◆ Directions for this task: Return the stretch from the line with "[00:00:04.20]" through the line with "[00:00:05.80]" in the data below, character for character, skipping all pictures.

◆ Exercise material:
<<<<

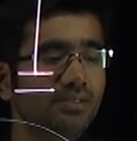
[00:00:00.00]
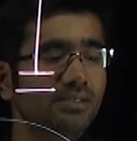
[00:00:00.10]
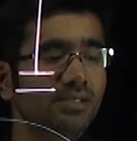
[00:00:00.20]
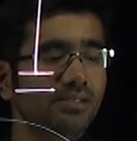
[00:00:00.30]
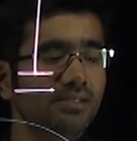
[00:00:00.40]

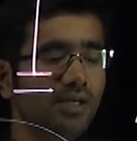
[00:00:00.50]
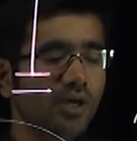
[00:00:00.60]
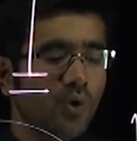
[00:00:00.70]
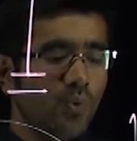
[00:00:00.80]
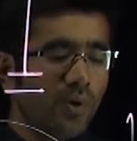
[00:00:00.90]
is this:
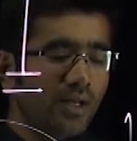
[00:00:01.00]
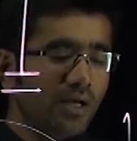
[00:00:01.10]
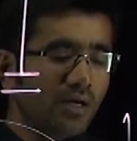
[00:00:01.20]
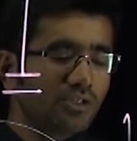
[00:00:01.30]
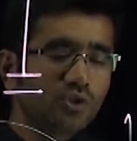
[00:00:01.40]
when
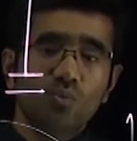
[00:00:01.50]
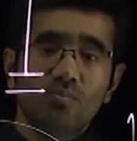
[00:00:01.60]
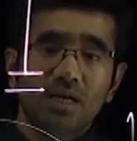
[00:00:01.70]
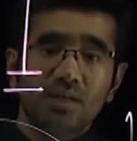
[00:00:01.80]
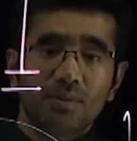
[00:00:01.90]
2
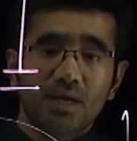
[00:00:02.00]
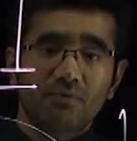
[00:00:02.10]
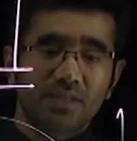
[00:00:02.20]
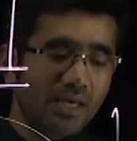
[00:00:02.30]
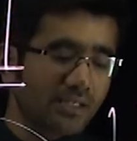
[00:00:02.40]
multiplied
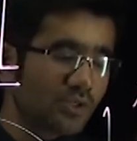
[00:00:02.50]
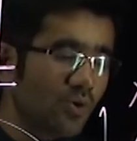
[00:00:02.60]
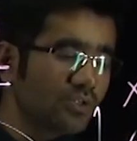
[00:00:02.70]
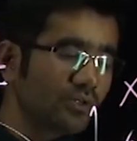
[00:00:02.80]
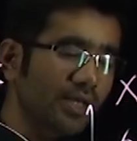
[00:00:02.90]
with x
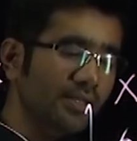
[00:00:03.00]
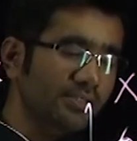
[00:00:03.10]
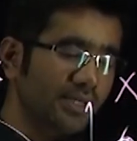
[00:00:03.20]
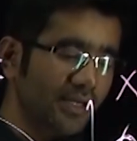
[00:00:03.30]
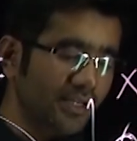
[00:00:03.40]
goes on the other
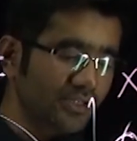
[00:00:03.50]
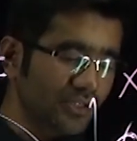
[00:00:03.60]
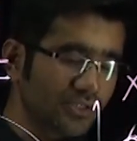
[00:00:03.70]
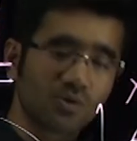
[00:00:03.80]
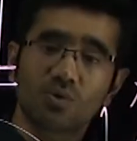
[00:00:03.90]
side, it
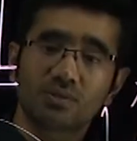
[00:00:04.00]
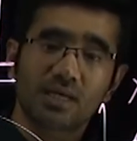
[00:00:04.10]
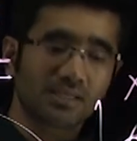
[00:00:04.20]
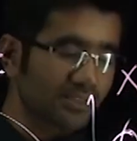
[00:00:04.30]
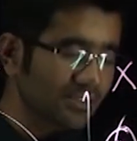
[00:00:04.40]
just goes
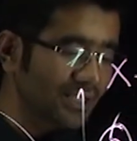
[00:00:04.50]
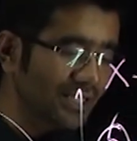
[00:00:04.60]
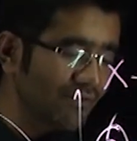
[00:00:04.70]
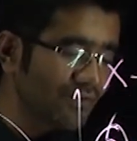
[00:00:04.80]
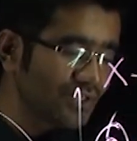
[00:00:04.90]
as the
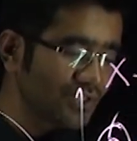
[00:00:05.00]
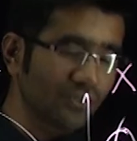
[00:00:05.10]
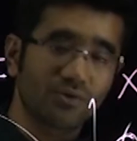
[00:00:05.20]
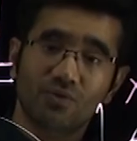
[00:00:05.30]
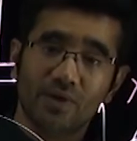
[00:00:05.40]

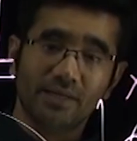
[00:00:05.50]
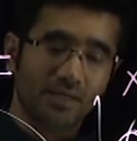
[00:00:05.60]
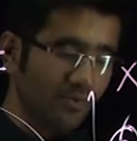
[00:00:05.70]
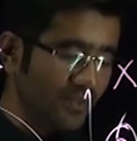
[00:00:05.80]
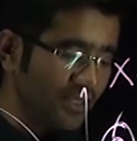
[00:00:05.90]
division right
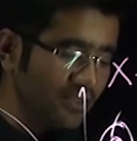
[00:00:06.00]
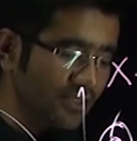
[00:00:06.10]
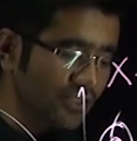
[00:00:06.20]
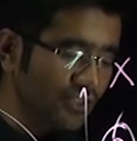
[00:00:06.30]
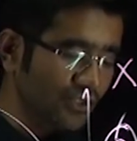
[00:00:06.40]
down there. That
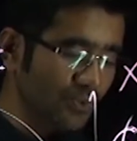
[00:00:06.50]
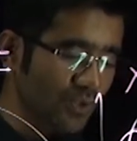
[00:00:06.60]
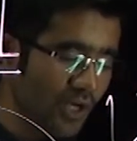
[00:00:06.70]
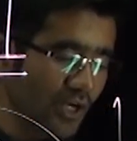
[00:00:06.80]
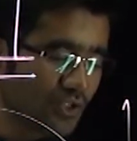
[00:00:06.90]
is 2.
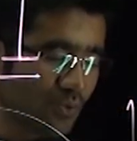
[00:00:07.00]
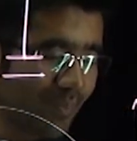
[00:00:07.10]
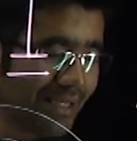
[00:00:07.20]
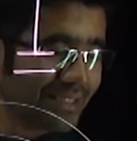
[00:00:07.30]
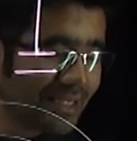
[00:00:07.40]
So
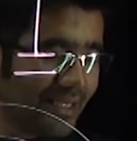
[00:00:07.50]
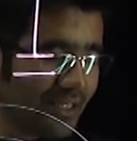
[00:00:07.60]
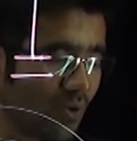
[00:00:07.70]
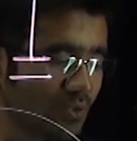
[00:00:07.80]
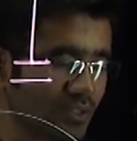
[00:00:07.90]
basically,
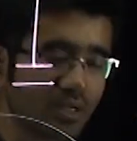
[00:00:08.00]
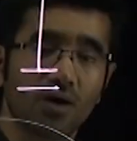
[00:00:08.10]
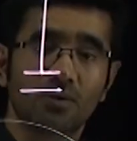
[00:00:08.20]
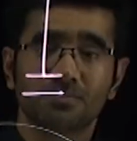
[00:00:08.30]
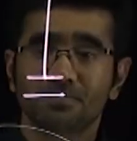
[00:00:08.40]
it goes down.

>>>>
<<<<

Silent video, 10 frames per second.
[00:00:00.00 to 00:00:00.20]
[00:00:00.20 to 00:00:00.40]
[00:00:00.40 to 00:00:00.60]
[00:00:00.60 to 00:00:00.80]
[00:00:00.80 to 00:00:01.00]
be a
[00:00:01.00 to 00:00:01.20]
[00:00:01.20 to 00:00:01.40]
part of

>>>>

◆ Problem solution:
[00:00:04.20]
[00:00:04.30]
[00:00:04.40]
just goes
[00:00:04.50]
[00:00:04.60]
[00:00:04.70]
[00:00:04.80]
[00:00:04.90]
as the
[00:00:05.00]
[00:00:05.10]
[00:00:05.20]
[00:00:05.30]
[00:00:05.40]

[00:00:05.50]
[00:00:05.60]
[00:00:05.70]
[00:00:05.80]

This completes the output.